Jake followed him into the back area, but I made a detour to the bedroom recently claimed by Elizabeth. She was going through the drawers of a highboy dresser along the far wall.
“Hey, what are you doing‽” I blurted. We were clearly operating from different assumptions; to me, we were guests in Billy’s home and to her, she was surveying her new domain.
She looked up at me with no hint of guilt or concern, showing that she actually hadn’t been snooping around. “I thought I could put some of my things in these drawers,” she said. “There’s nothing in them, see?”
“Okay,” I said. “Let’s ask Billy about it. I suppose we’ll have to get you some more clothes too. You’re only going to get bigger.”
“I’m pretty big already,” she said proudly.
“Okay, Little Miss Big Girl. We’re getting dinner ready in the kitchen. You wanna come hang out?”
“Maybe later,” she said. “I want to see what else my room has.”
“Ugh, okay. Just…try not to get into anything that looks like you should stay away from it.”
I left her room and went back to the kitchen. I saw that the rear of the house opened up into another common area, more private than the front room. To the left was a good-sized kitchen (not enormous but plenty of room for four people to move around in it) with an island. The coloring followed what I had already seen through the rest of the house, with rich woods everywhere. To the right was a family room-style living area with couches and a now useless TV as the dominant focal point.
Jake and Billy were standing over by the kitchen island; the latter had a little propane grill set up on the island over which a pot of water was set. Next to the pot were a small box of pasta and a jar of red sauce.
“OH, holy crap, spaghetti‽ I don’t think I’d planned on seeing that again, ever.” I said as he ground salt into the water.
“Yeah, don’t get used to it, probably,” Billy said, stirring the pot with a large spoon. “Longer shelf life food is still good right now, but that won’t last. Think of it like the gasoline: best to just consume as much of it as we can right now before it all goes bad.” He leaned back against the counter and crossed his arms over his chest. “So, I believe you wanted an explanation as to how a seemingly rational man goes bugnuts and starts preparing for the world to explode.”

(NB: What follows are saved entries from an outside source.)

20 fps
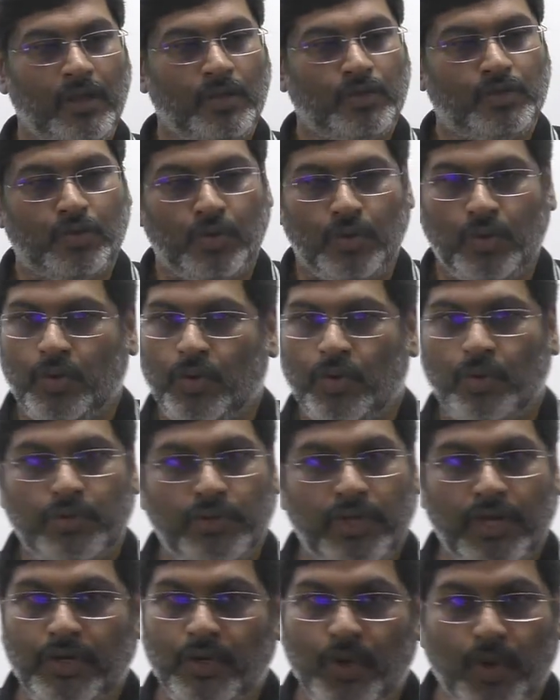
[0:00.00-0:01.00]
So
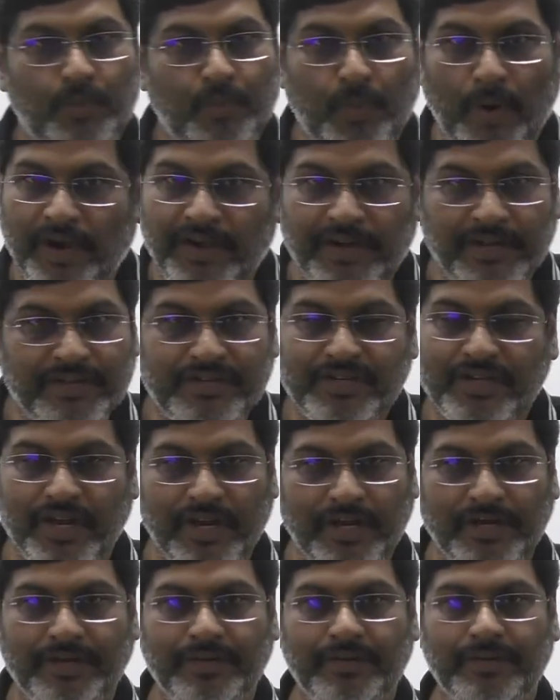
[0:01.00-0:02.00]
then your point is
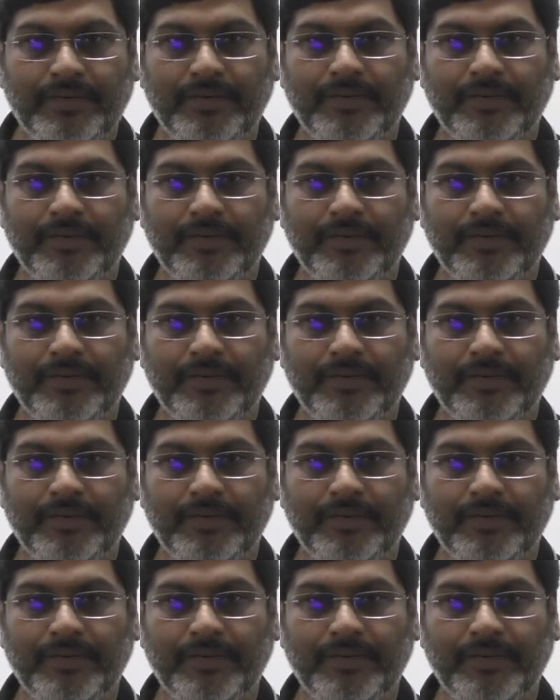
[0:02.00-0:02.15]
correct.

“Something like that,” I chuckled.
“Well, Jake got a part of this explanation, but I don’t think even he realized the lengths I’d gone to—”
“I did not,” Jake chimed in while nodding.
“—but the simple answer is: it was all a hobby.”
“A… hobby?” I asked.
“Sure. One that creeps up on you.” Billy walked over to a pantry, retrieved a bottle of water, and had a drink. “Like I told Jake, I was always preaching self-reliance with my people back home, which was an attitude that bled over into my personal life. At first, it started with the normal stuff, right? I was out in California, so first I had earthquake kits in my house and vehicles. The kit in my house had food and water enough to last three days, or just long enough for emergency services to come in and bail me out if we got a really nasty shaker, right?”